What I'd Do Differently

I'd evaluate CRDTs (Conflict-free Replicated Data Types) for the sync layer. Our version-based conflict detection worked, but CRDTs would have eliminated the need for manual conflict resolution in most cases by making merges mathematically deterministic. Libraries like Yjs or Automerge have matured significantly since we built this.

I'd build a more robust migration system for the local database schema. WatermelonDB supports migrations, but our early migration code was brittle. Schema version 8 meant we had seven migration steps that ran sequentially on app update. Refactoring these into a more maintainable pattern — or using a migration framework that could squash old migrations — would have saved debugging time.
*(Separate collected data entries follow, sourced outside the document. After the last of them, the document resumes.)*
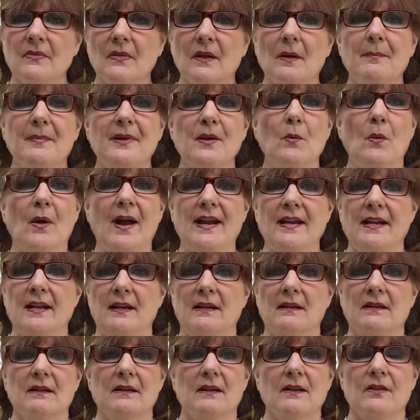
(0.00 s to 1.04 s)
be
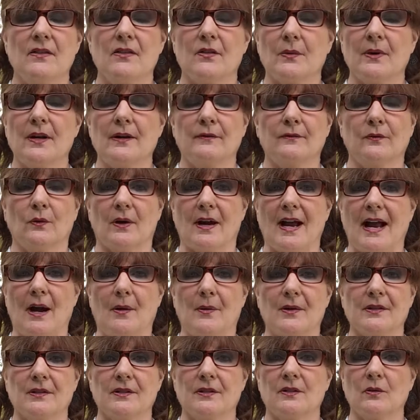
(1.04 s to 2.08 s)
waiting 3 or 4
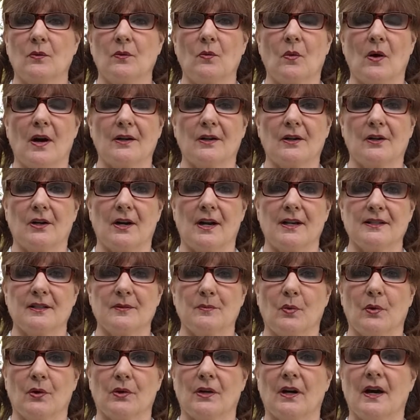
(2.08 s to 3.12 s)
hours to walk across the
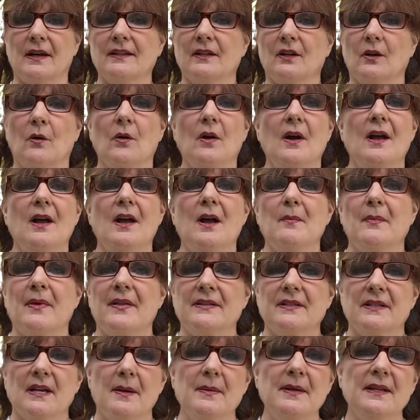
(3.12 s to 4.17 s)
border. By the
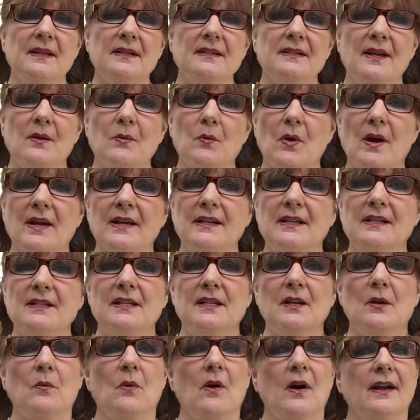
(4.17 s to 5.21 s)
time you get done walking into
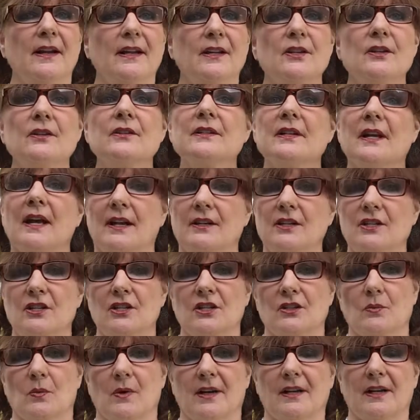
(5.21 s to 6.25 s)
Tijuana, you're done. You
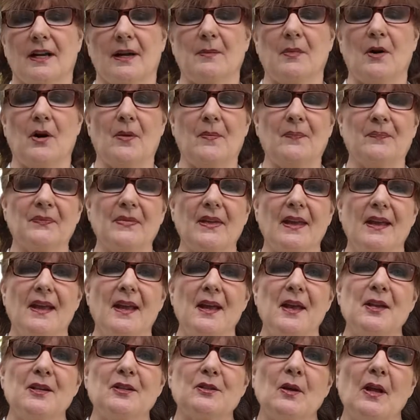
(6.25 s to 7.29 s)
just want to come home.
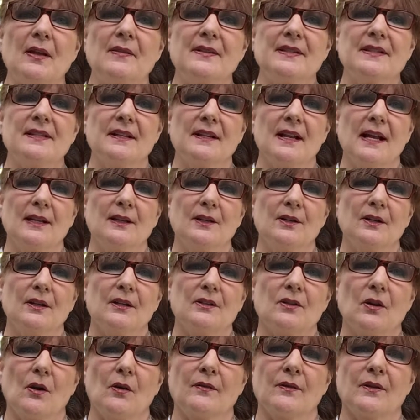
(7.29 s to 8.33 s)
So all of a sudden I
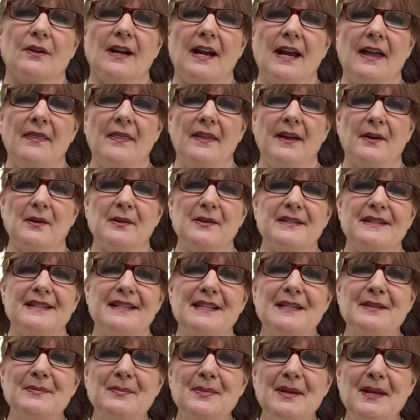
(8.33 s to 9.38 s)
looked over, and there was
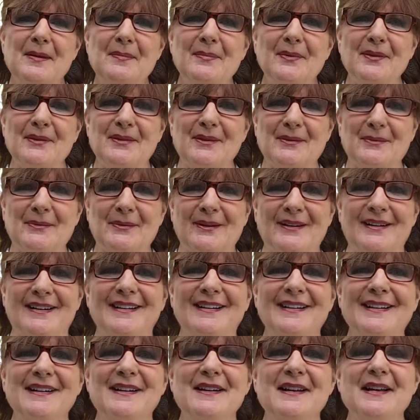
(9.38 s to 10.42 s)
these people that were
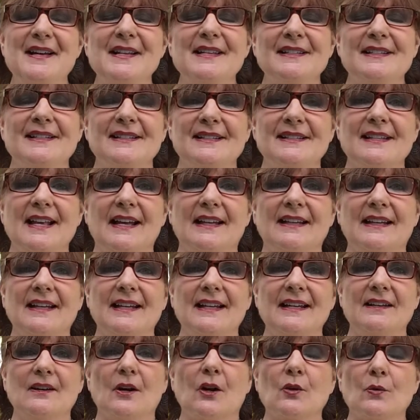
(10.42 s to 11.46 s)
selling or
I'd also invest in better sync observability. When sync failures happened, diagnosing them was difficult because the sync engine ran in the background on a user's device. We eventually added structured logging that uploaded sync diagnostics on the next successful connection, but having that from the start would have shortened our debugging cycles.

FAQ

What does offline-first mean for a mobile app?
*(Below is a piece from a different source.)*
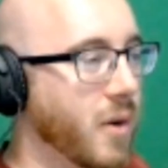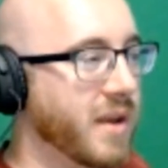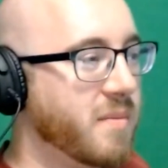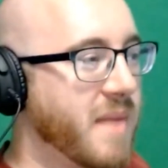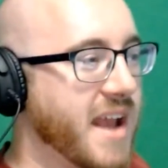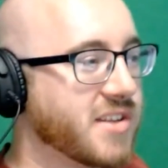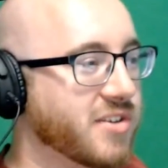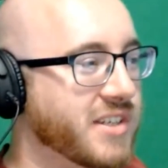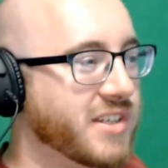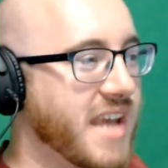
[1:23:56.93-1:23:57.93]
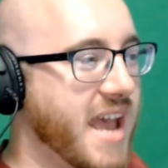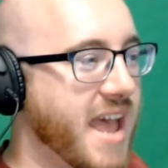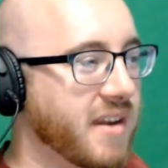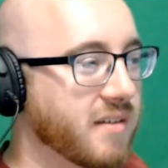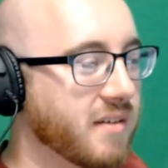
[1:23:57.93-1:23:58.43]
Max are
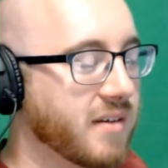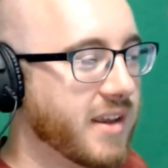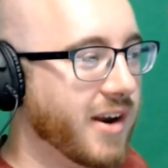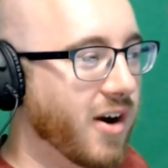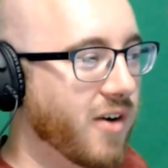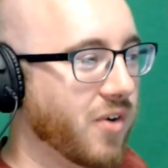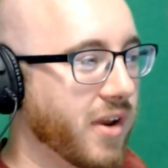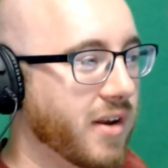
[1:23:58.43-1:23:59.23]
dead. Get over it.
Offline-first means the app is designed to work fully without an internet connection as the default state. Data is stored locally first and synced to the server when connectivity is available, rather than treating offline as an error condition. In our audit platform, every user action — answering a checklist item, taking a photo, adding a note — wrote directly to WatermelonDB on the device. The network was never in the critical path of any user interaction. The app didn't distinguish between online and offline from the user's perspective; it worked identically in both states. Sync happened transparently in the background. This is fundamentally different from "offline-capable" apps that cache data for temporary disconnections but are designed around the assumption that connectivity is the norm.
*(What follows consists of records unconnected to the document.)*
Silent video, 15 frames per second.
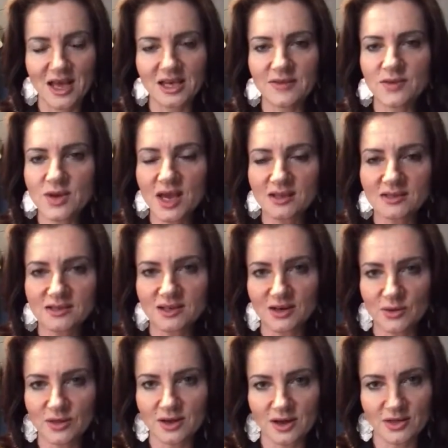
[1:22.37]
And if you get
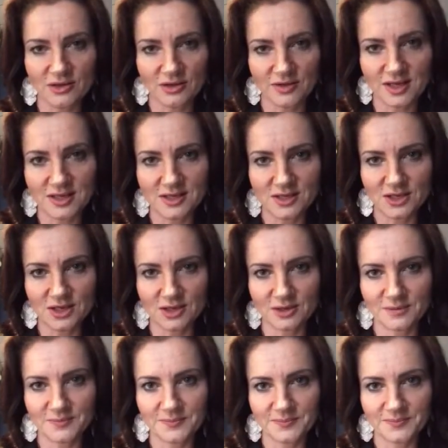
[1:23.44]
stuck with either of these two,
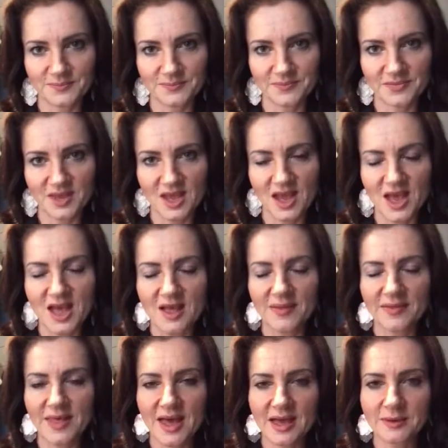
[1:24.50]

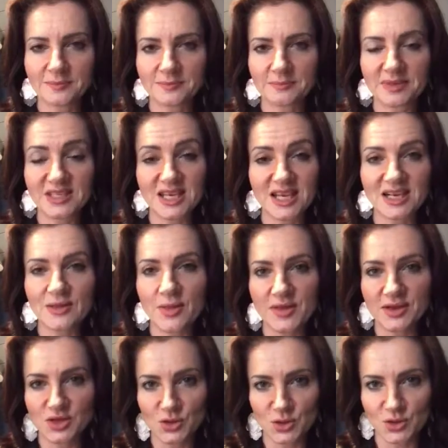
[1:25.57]
then particularly the
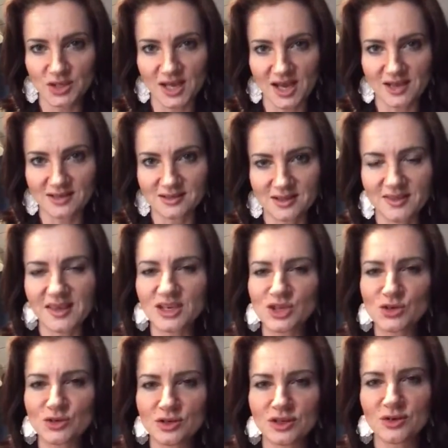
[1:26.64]
things you're good at, the things
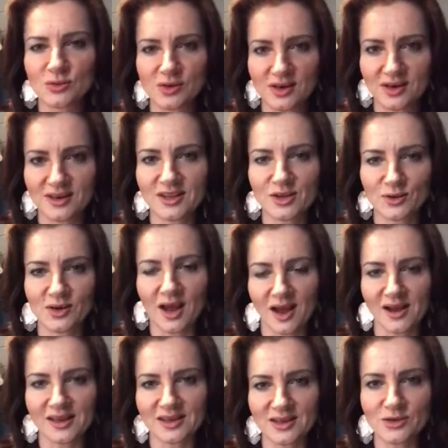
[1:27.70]
you
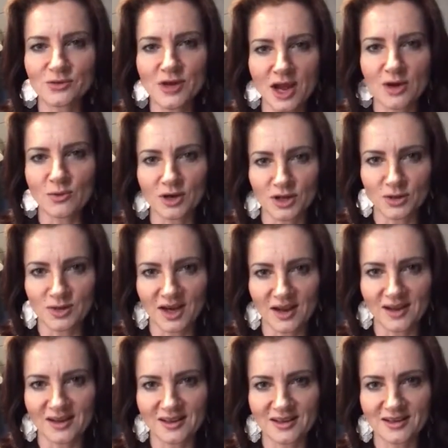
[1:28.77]
like, you know what you
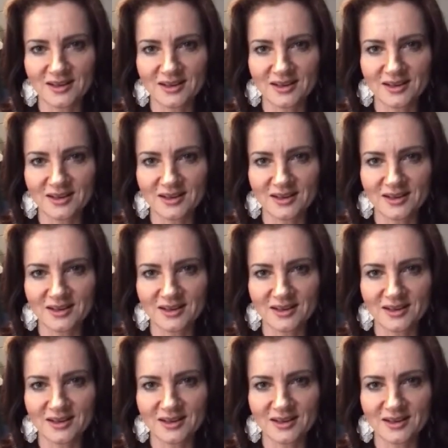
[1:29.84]
like.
How do you handle conflicts when syncing offline data?

We used a last-write-wins strategy with server timestamps for most fields, and a manual conflict resolution UI for critical data like audit findings. Each record carries a version number so the server can detect and flag conflicts during sync. When two auditors edited the same audit offline, the sync engine compared version numbers. If the server version was ahead of the local version, a conflict existed. For non-critical fields like notes and timestamps, the server value won automatically. For audit findings — the pass/fail/flagged determinations that carry legal weight — the app queued a conflict for manual review. The auditor saw both values, who made each change, and when, then chose the correct resolution. This two-tiered approach balanced automation with the need for human judgment on data that mattered.

How are media files handled in offline-first apps?

Photos and documents are saved to local storage immediately and added to a background upload queue. When connectivity returns, a background task uploads files in chunks with retry logic, then updates the local record with the remote URL. In our implementation, the camera saved photos to the device's file system and created a media_attachments record in WatermelonDB with the local URI and a pending upload status. The upload pipeline processed files in batches of three, used exponential backoff on failures, and tracked per-file progress. If the app was killed mid-upload, the next launch detected pending and failed attachments and resumed. We stored full-resolution originals (required for legal compliance) and generated thumbnails locally for the UI, so inspectors could review photos without waiting for uploads. The entire media pipeline was designed around the assumption that uploads would fail frequently and partially — resilience was the default, not an afterthought.